Role of Blood-Let out Cupping Therapy in Angina and Angina Risk Management.
|Salwa AM Nasrat1, Salah M El-Sayed2 and Abdullah M Nasrat3*|
|1Department of Physical Therapy, Cardiac Surgery Academy, Cairo, Egypt|
|2Department of Biochemistry and Molecular Biology, Taibah University, Medina, Saudi Arabia|
|3Department of Surgery, Balghsoon Clinic, Jeddah, Saudi Arabia|
|Corresponding Author :||Abdullah M Nasrat
Department of Surgery, Balghsoon Clinic
Jeddah, P.O. Box 52611, Jeddah 21573, Saudi Arabia
E-mail: [email protected]
|Received April 04, 2015; Accepted April 27, 2015; Published April 29, 2015|
|Citation: Nasrat SAM, El-Sayed SM, Nasrat AM (2015) Role of Blood-Let out Cupping Therapy in Angina and Angina Risk Management. J Clin Case Rep 5:523. doi:10.4172/2165-7920.1000523|
|Copyright: © 2015 Nasrat SAM, et al. This is an open-access article distributed under the terms of the Creative Commons Attribution License, which permits unrestricted use, distribution, and reproduction in any medium, provided the original author and source are credited.|
The study aimed at demonstration of the effect of cupping therapy in ischemic myocardial conditions. Despite advances in treatment of myocardial infarction, the mortality rate is still high.
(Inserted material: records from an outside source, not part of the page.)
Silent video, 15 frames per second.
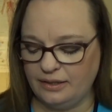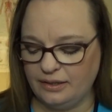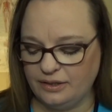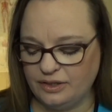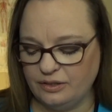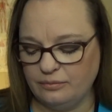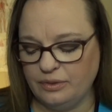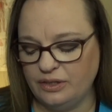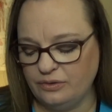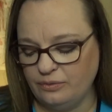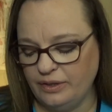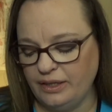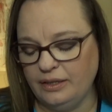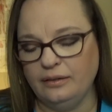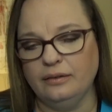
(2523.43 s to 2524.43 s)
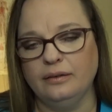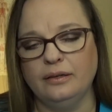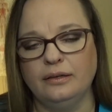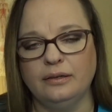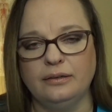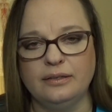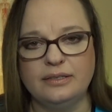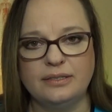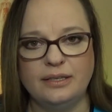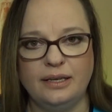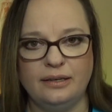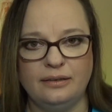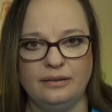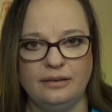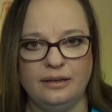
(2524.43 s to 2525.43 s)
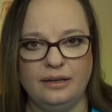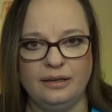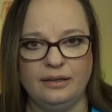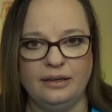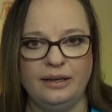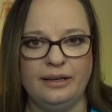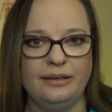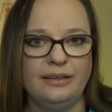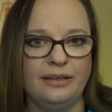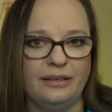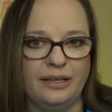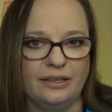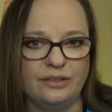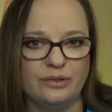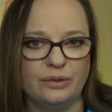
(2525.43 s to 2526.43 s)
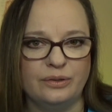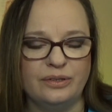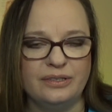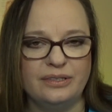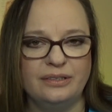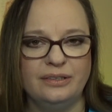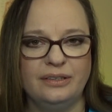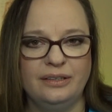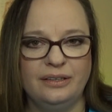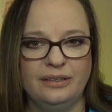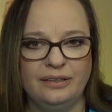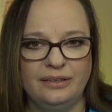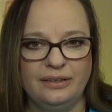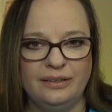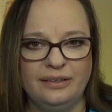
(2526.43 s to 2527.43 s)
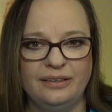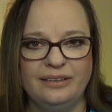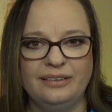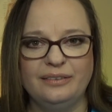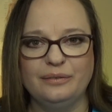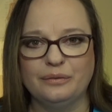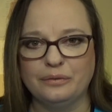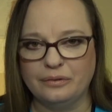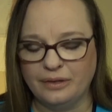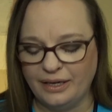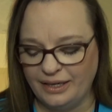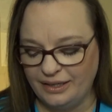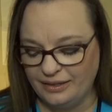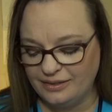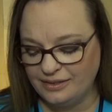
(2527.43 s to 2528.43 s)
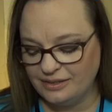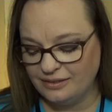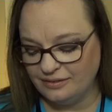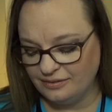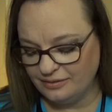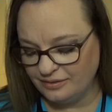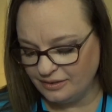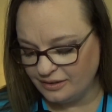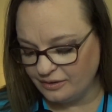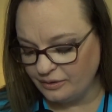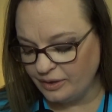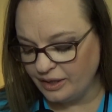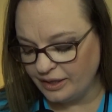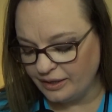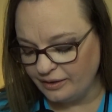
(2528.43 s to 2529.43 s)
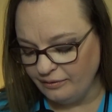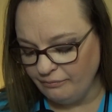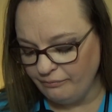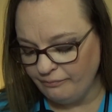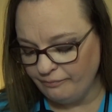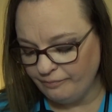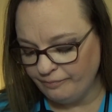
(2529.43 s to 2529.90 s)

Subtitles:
conduction between the skin and the electrodes. Right. Okay.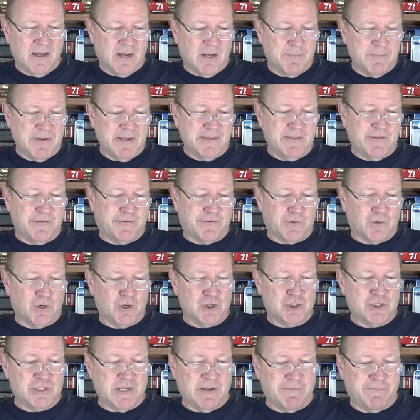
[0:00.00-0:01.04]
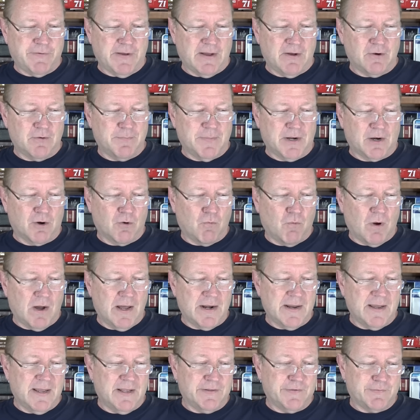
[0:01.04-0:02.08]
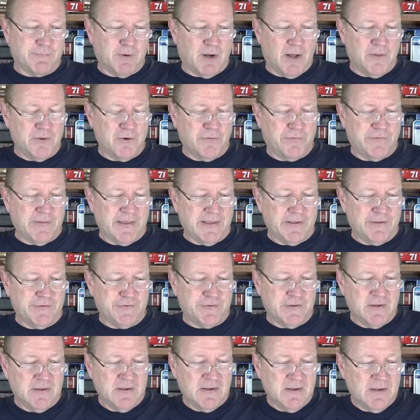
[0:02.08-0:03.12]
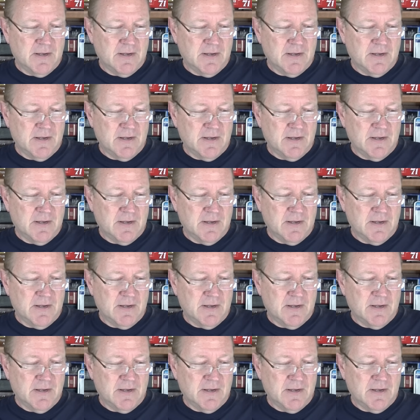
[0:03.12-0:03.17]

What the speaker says: Amid the search, they found marijuana and some other things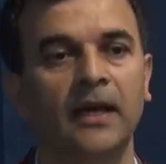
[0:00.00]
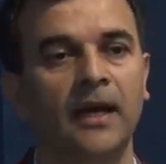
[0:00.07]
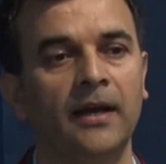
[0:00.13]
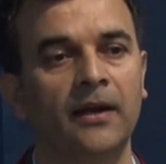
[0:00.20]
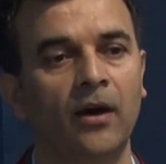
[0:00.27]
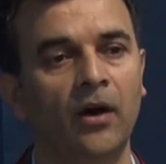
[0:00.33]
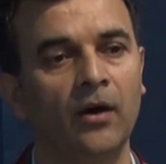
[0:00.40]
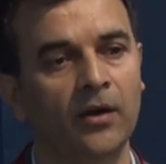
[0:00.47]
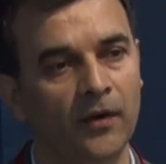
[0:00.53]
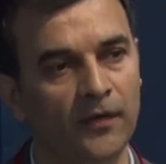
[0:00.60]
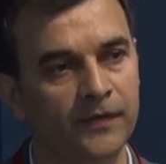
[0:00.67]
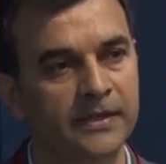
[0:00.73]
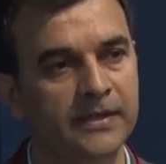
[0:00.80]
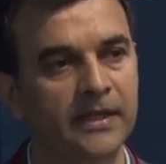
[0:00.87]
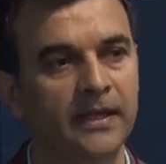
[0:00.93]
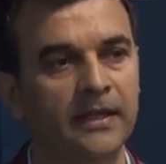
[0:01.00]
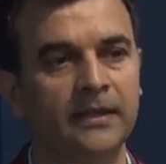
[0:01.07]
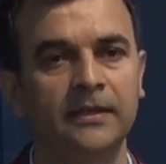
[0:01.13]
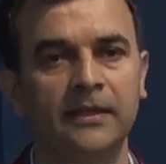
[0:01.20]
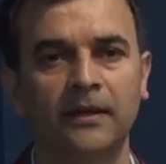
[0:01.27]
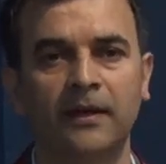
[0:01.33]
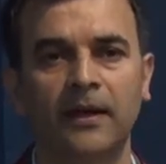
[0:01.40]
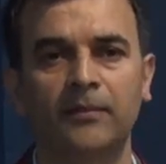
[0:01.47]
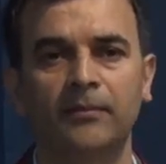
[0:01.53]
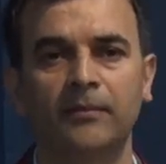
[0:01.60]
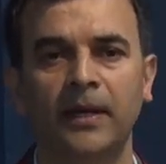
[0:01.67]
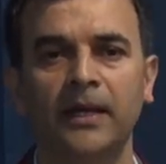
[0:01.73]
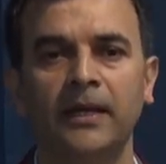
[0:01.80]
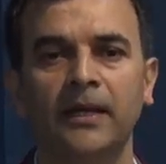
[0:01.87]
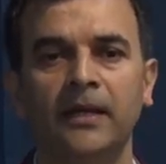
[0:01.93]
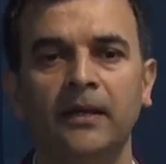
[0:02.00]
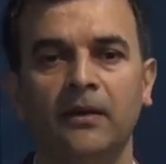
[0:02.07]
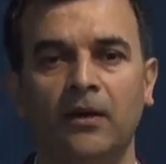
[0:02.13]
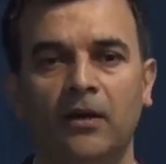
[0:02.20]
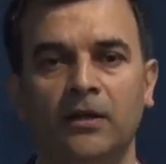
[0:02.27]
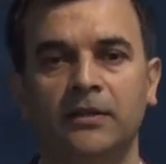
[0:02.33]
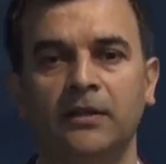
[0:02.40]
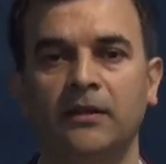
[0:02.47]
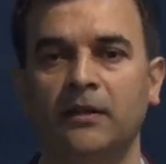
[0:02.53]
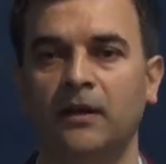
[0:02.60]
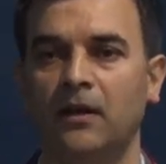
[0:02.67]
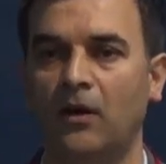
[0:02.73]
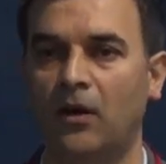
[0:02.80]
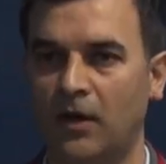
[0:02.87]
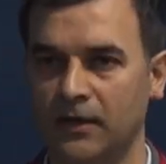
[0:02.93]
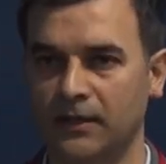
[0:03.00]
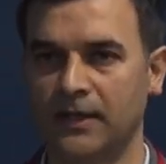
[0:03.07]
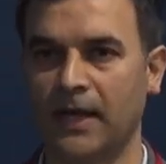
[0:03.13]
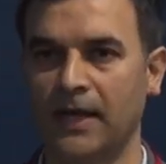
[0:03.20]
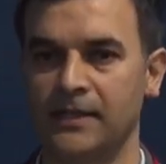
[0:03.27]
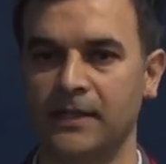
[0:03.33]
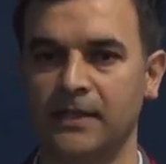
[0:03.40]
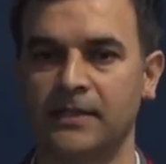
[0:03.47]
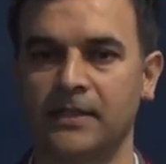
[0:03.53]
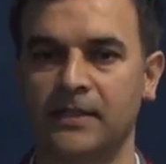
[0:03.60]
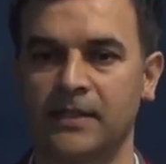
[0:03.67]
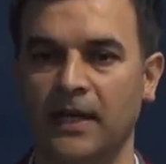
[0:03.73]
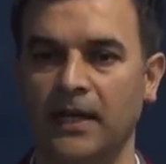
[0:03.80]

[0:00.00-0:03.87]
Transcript: And unofficially, there are many other organizations.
In spite of the efficacy and safety of coronary stenting, the overall adverse cardiac events after stent insertion is also high; 8.1%. Accumulation of toxic mediators in the body is a documented fact. These substances can induce vascular spasm and other effects on vascular endothelium. Impairment of the vascular endothelial function is involved in the pathogenesis of wide variety of cardiovascular diseases and hence is considered a therapeutic target. Production of ischemic metabolites within the myocardium due to lack of proper perfusion constitutes a toxic element which can contribute to progression of the coronary heart disease. Elimination of these toxic elements from the targeted tissues and circulation is a challenge that would definitely help to correct an underlying micro-circulatory error. Withdrawal of these ischemic tissue metabolites, being interstitial, is only feasible via superficial scratching on the skin and suction by the traditional therapeutic cups; a maneuver which could lead to correction of an associated spastic ischemic situation at the microcapillary level. Three male patients aged between 61-65 years with history of two coronary stents insertion, have developed chest tightness few months after coronary stenting. They hesitated towards undergoing further coronary procedures. They were scheduled for basic cupping therapy on the upper back and front of the chest. All patients demonstrated dramatic symptomatic relief and documented clinical recovery. Cupping therapy is promising in relieving ischemic myocardial conditions via elimination of inflammatory mediators that compromise the microcirculation.